= Beginning of Section =
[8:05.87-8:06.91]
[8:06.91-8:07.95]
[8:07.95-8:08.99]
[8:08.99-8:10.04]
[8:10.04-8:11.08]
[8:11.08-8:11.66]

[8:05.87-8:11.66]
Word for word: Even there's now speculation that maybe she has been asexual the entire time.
= End of Section =
= Beginning of Section =
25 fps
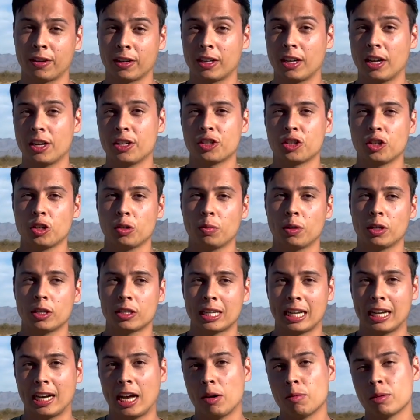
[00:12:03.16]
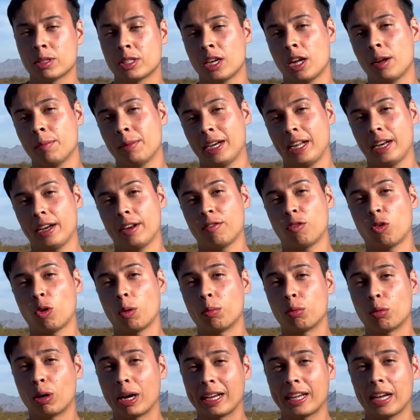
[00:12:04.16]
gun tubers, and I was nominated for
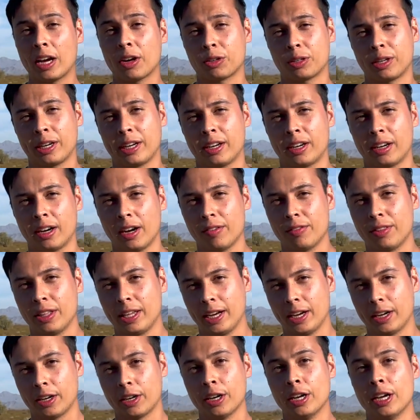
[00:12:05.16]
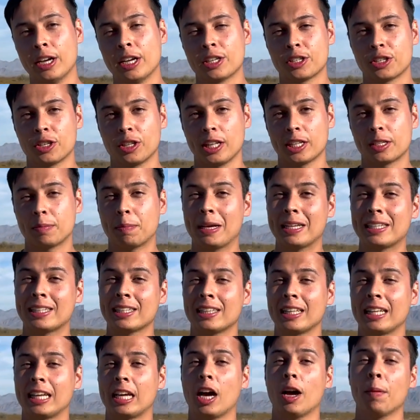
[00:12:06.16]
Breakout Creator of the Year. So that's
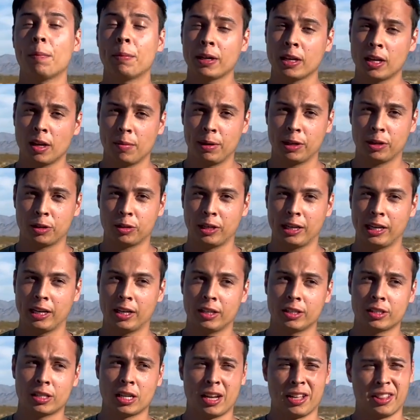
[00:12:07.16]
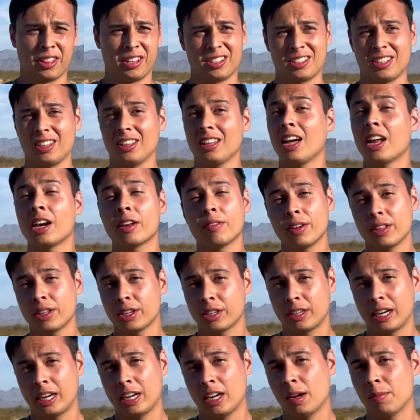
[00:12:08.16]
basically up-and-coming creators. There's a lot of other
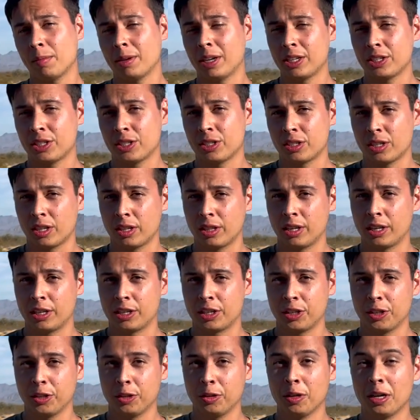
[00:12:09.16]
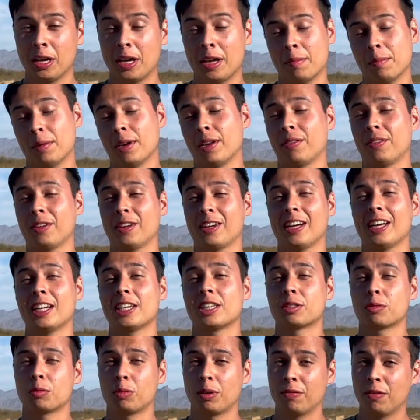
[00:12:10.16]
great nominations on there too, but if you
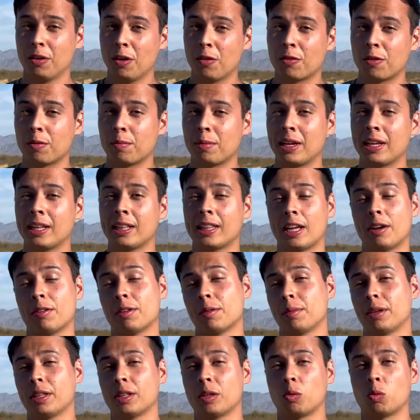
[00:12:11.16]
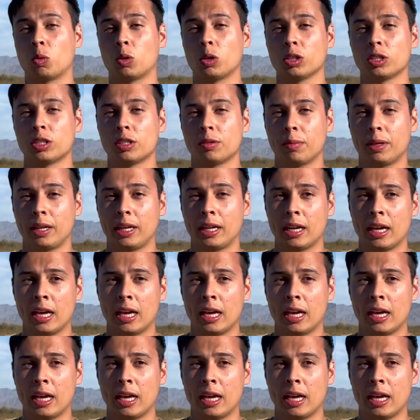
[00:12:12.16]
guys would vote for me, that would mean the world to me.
= End of Section =
= Beginning of Section =
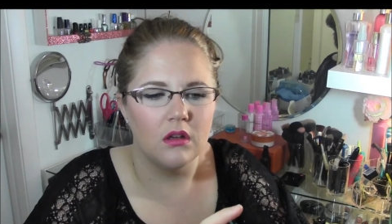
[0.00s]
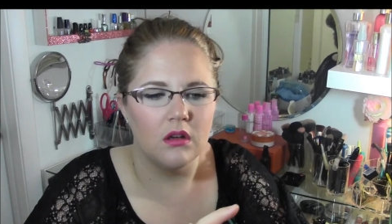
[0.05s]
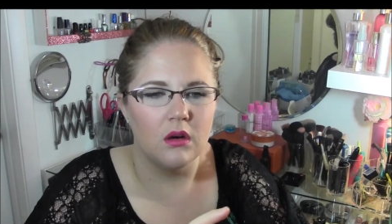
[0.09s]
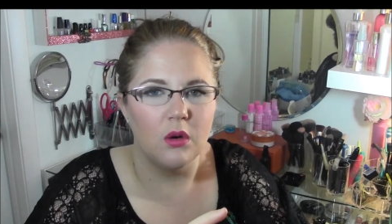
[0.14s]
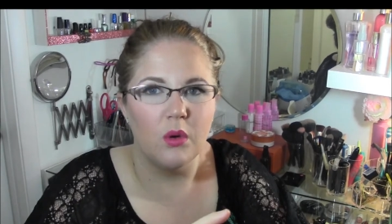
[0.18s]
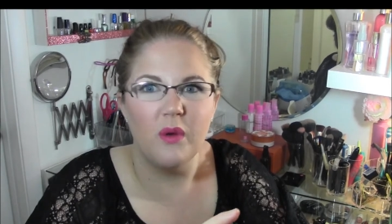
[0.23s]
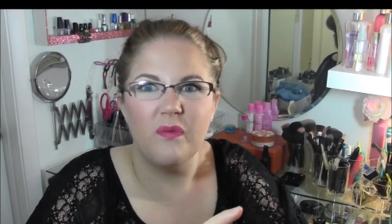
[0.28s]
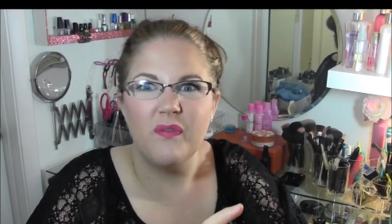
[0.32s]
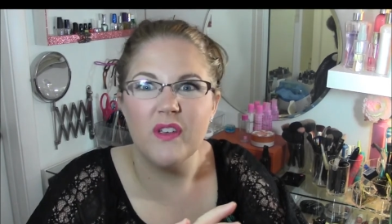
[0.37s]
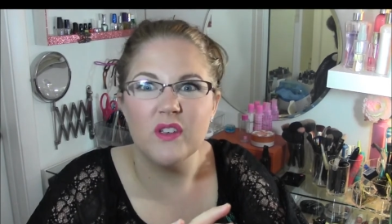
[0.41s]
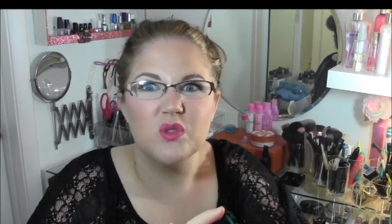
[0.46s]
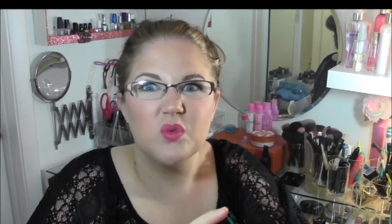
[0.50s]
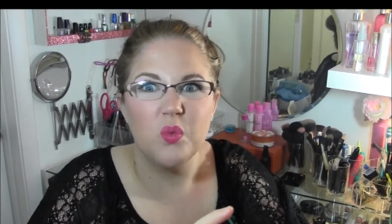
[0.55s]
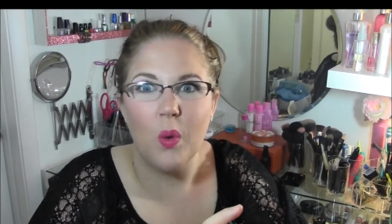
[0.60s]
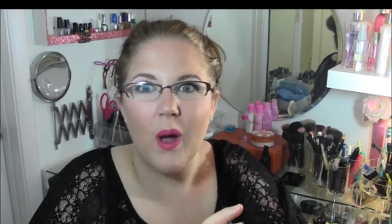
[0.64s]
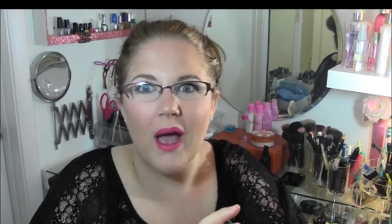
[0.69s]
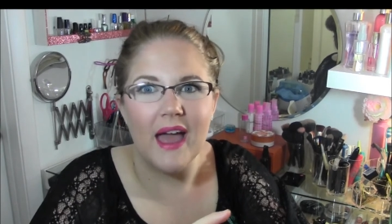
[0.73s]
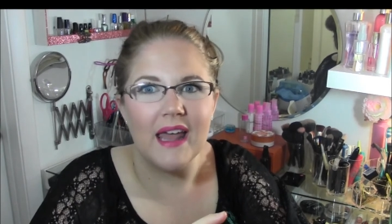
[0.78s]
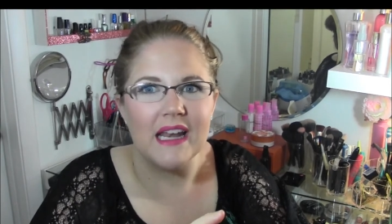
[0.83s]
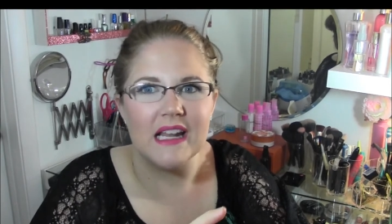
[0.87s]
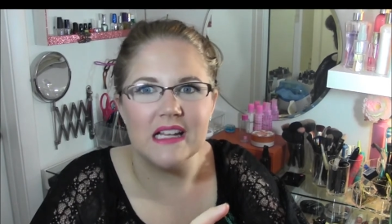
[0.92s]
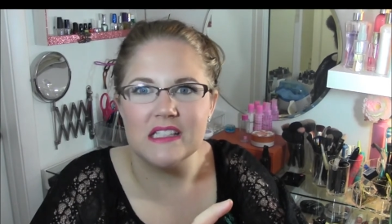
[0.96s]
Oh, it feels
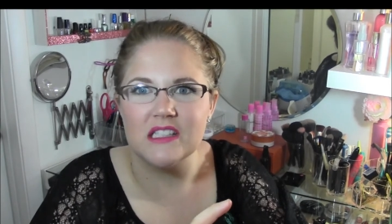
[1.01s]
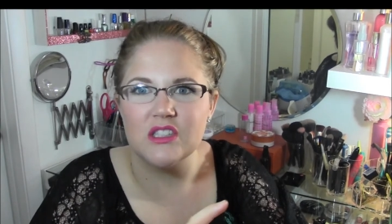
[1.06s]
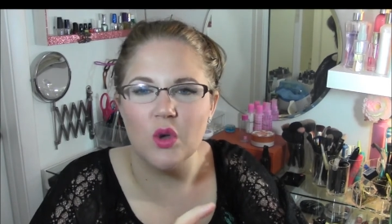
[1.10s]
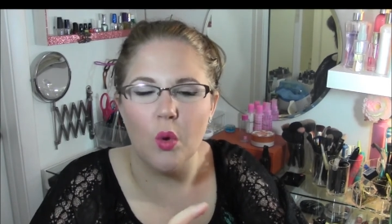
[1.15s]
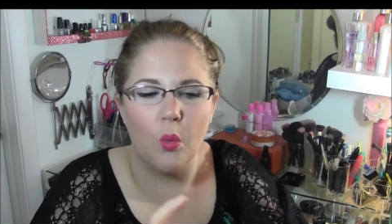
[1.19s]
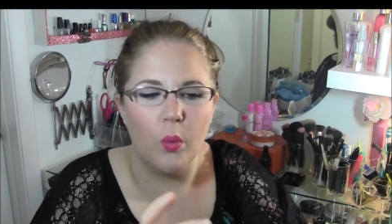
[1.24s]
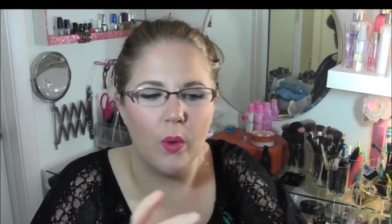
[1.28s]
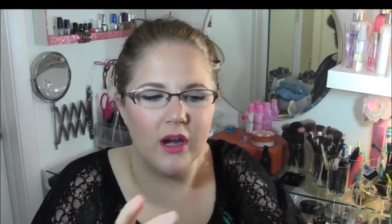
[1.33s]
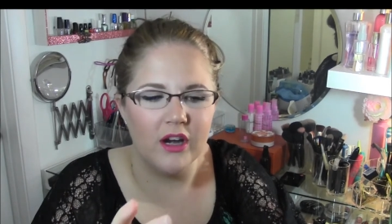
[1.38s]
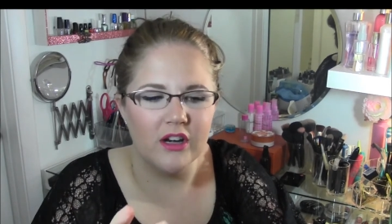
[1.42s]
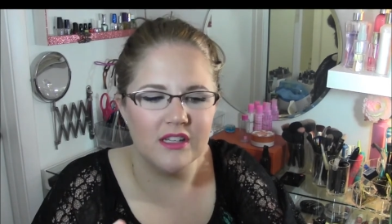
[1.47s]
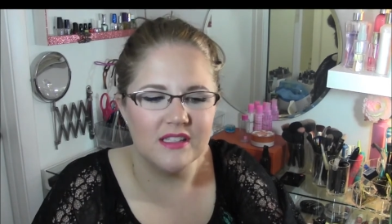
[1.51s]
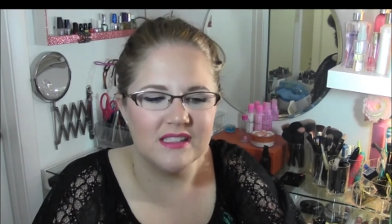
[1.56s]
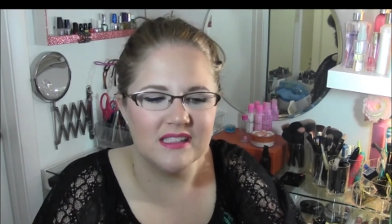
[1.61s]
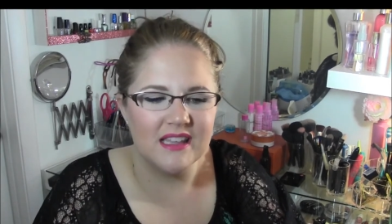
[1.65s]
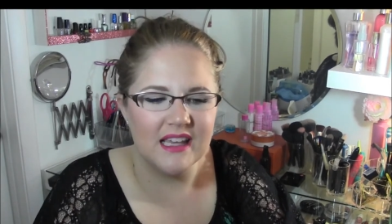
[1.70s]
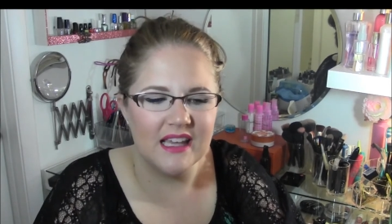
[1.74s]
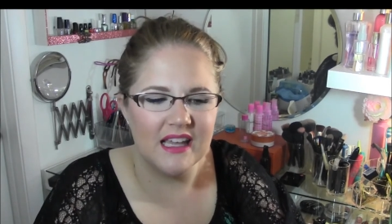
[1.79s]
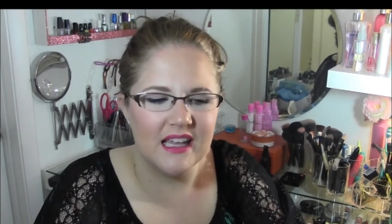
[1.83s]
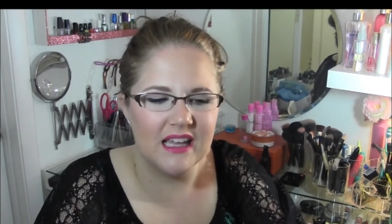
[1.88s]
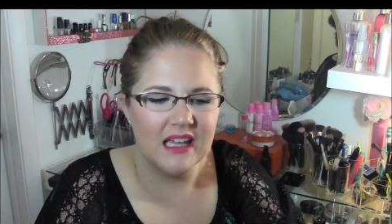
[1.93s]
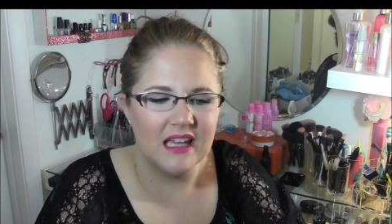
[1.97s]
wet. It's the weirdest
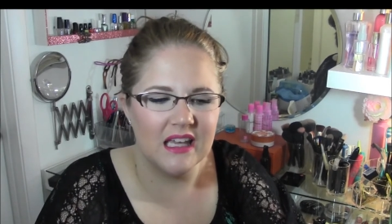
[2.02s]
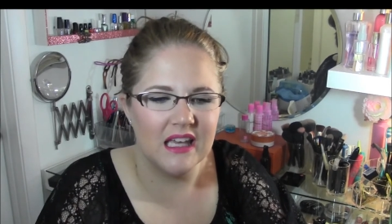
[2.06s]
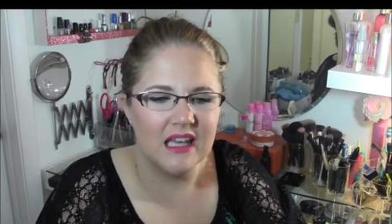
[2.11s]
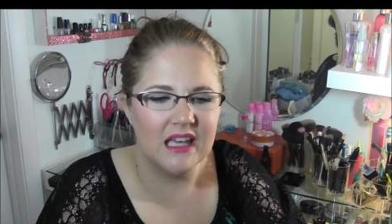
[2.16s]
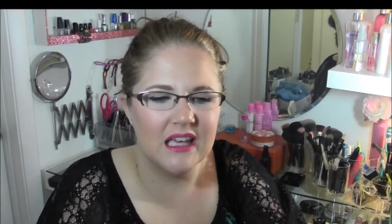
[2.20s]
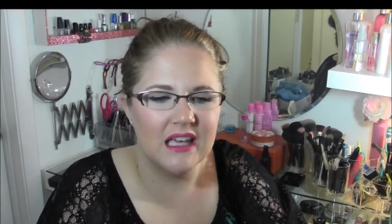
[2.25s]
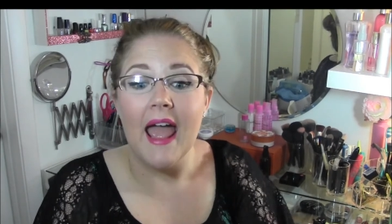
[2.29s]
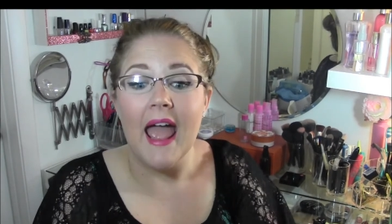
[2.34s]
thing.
= End of Section =
◆ EXERCISE DIRECTIONS ◆
In the listing above, the lines from the one containing "[8:05.87-8:06.91]" through the one containing "Word for word: Even" must be set down exactly, with no other lines.

◆ EXERCISE OUTPUT ◆
[8:05.87-8:06.91]
[8:06.91-8:07.95]
[8:07.95-8:08.99]
[8:08.99-8:10.04]
[8:10.04-8:11.08]
[8:11.08-8:11.66]

[8:05.87-8:11.66]
Word for word: Even there's now speculation that maybe she has been asexual the entire time.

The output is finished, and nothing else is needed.